| PROBLEM TO WORK ON |
Apart from the images, reproduce every record word for word.

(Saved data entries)
=== Begin Enclosure ===

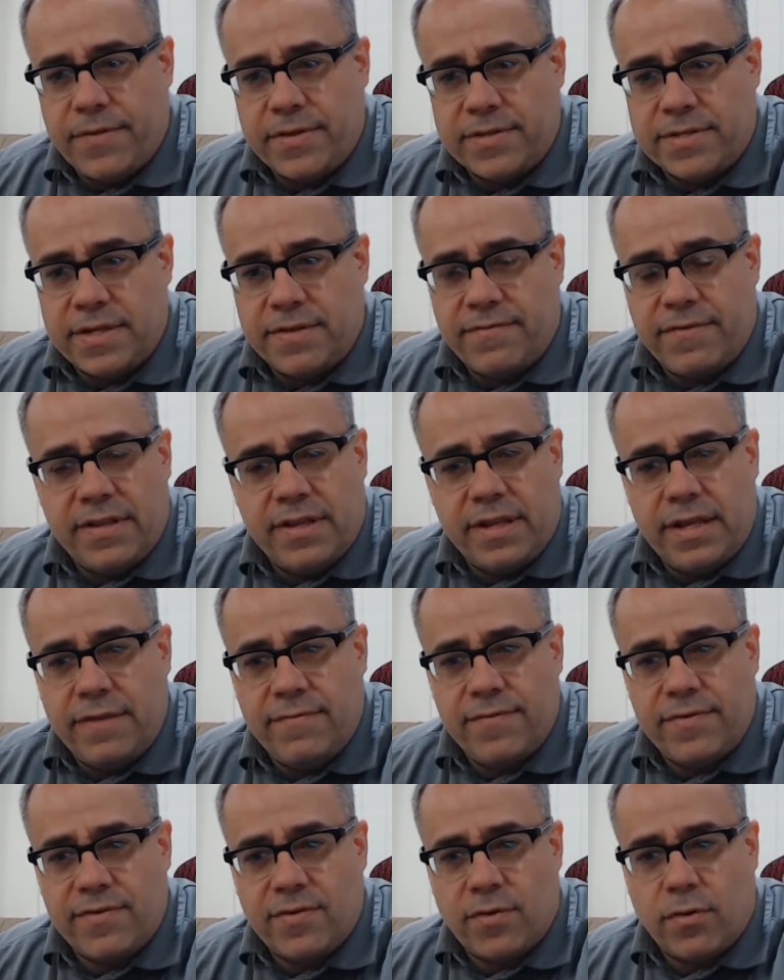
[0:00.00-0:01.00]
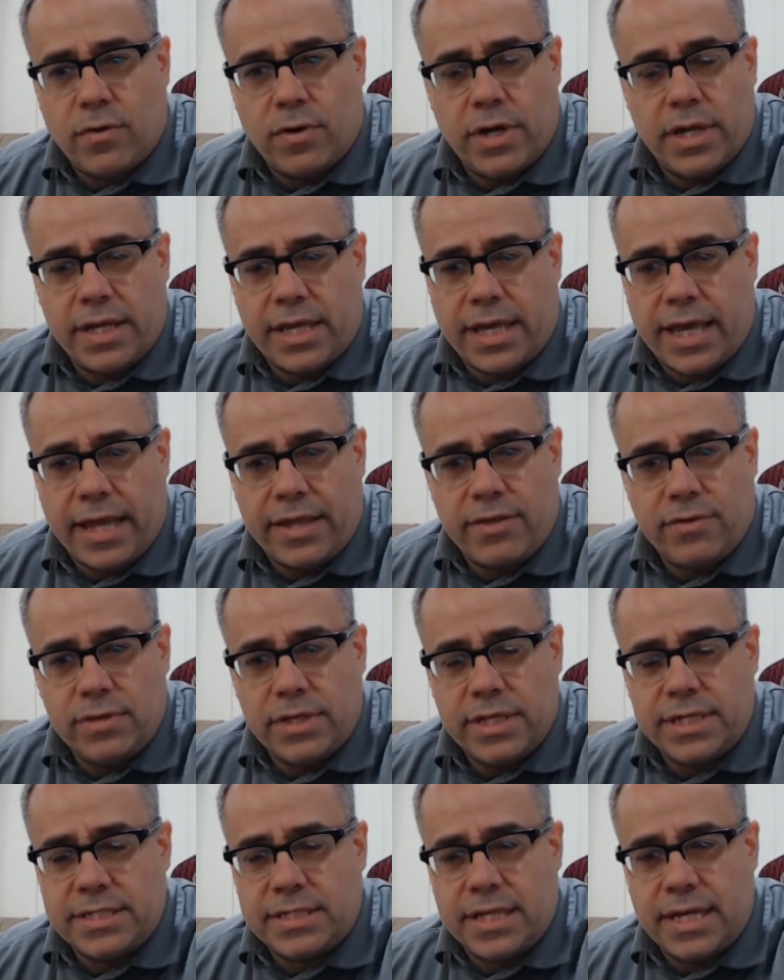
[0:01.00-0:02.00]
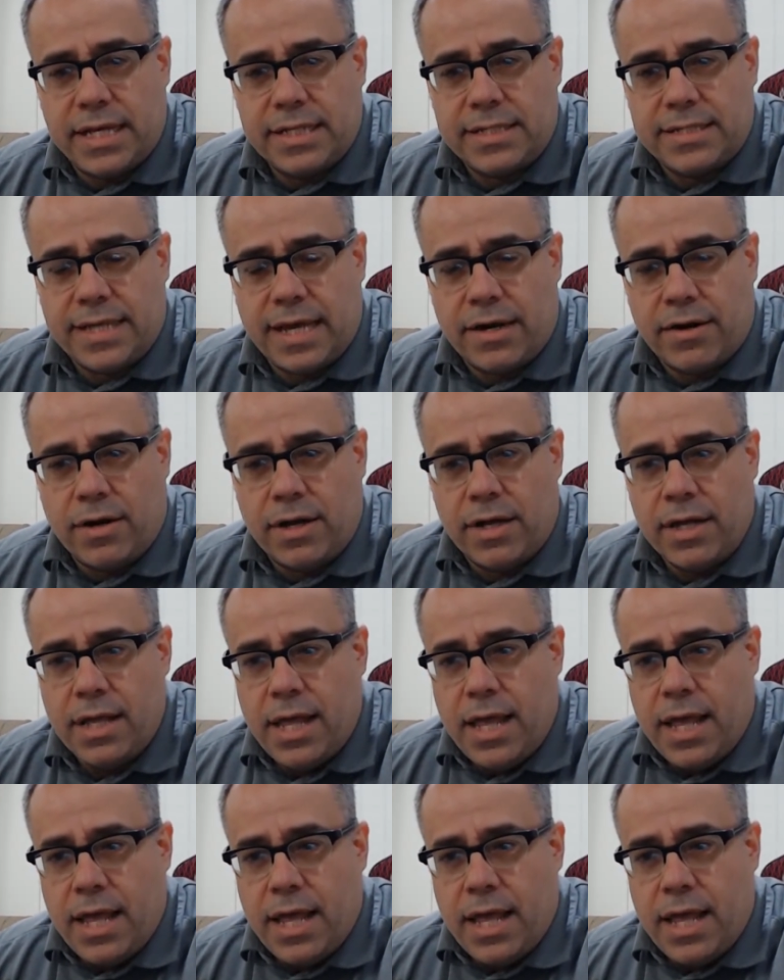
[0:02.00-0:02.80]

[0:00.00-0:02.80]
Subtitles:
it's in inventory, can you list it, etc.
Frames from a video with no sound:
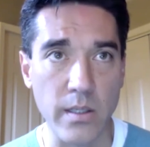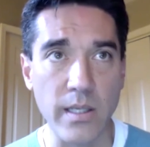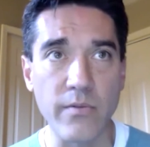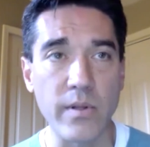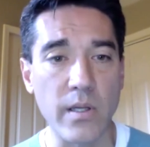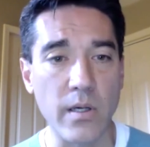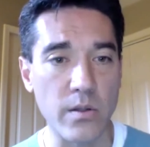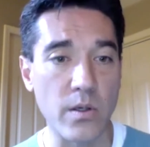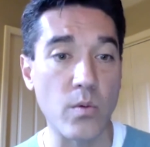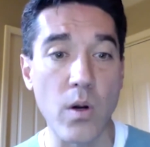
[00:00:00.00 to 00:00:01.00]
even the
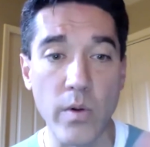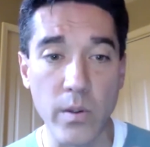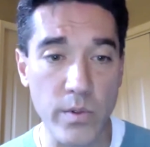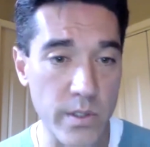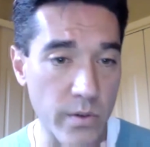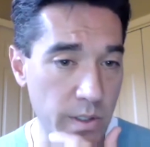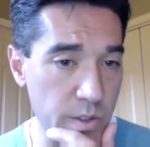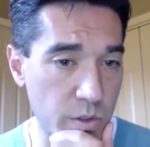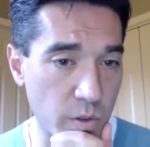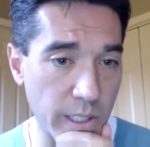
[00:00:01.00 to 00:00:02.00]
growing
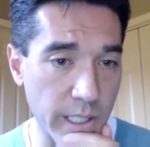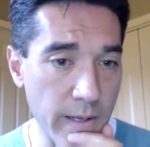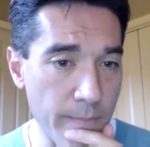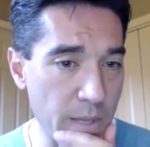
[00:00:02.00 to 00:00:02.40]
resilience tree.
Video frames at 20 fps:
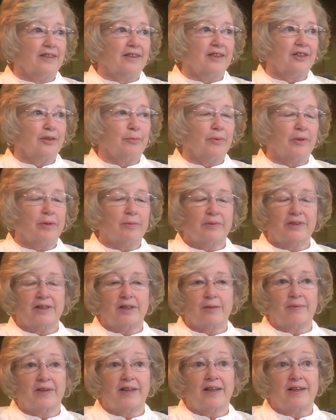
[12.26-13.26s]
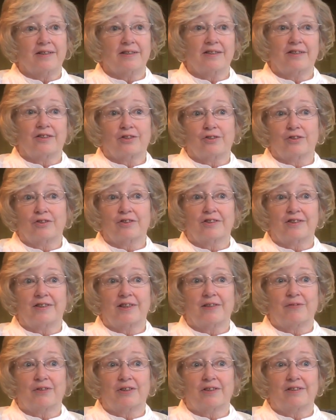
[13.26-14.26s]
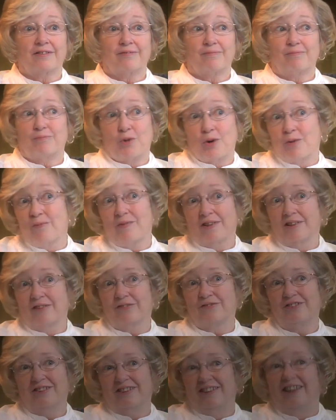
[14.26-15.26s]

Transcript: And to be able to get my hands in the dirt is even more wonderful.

=== End Enclosure ===

| OUTPUT FOR THIS TASK |
[0:00.00-0:01.00]
[0:01.00-0:02.00]
[0:02.00-0:02.80]

[0:00.00-0:02.80]
Subtitles:
it's in inventory, can you list it, etc.
Frames from a video with no sound:
[00:00:00.00 to 00:00:01.00]
even the
[00:00:01.00 to 00:00:02.00]
growing
[00:00:02.00 to 00:00:02.40]
resilience tree.
Video frames at 20 fps:
[12.26-13.26s]
[13.26-14.26s]
[14.26-15.26s]

Transcript: And to be able to get my hands in the dirt is even more wonderful.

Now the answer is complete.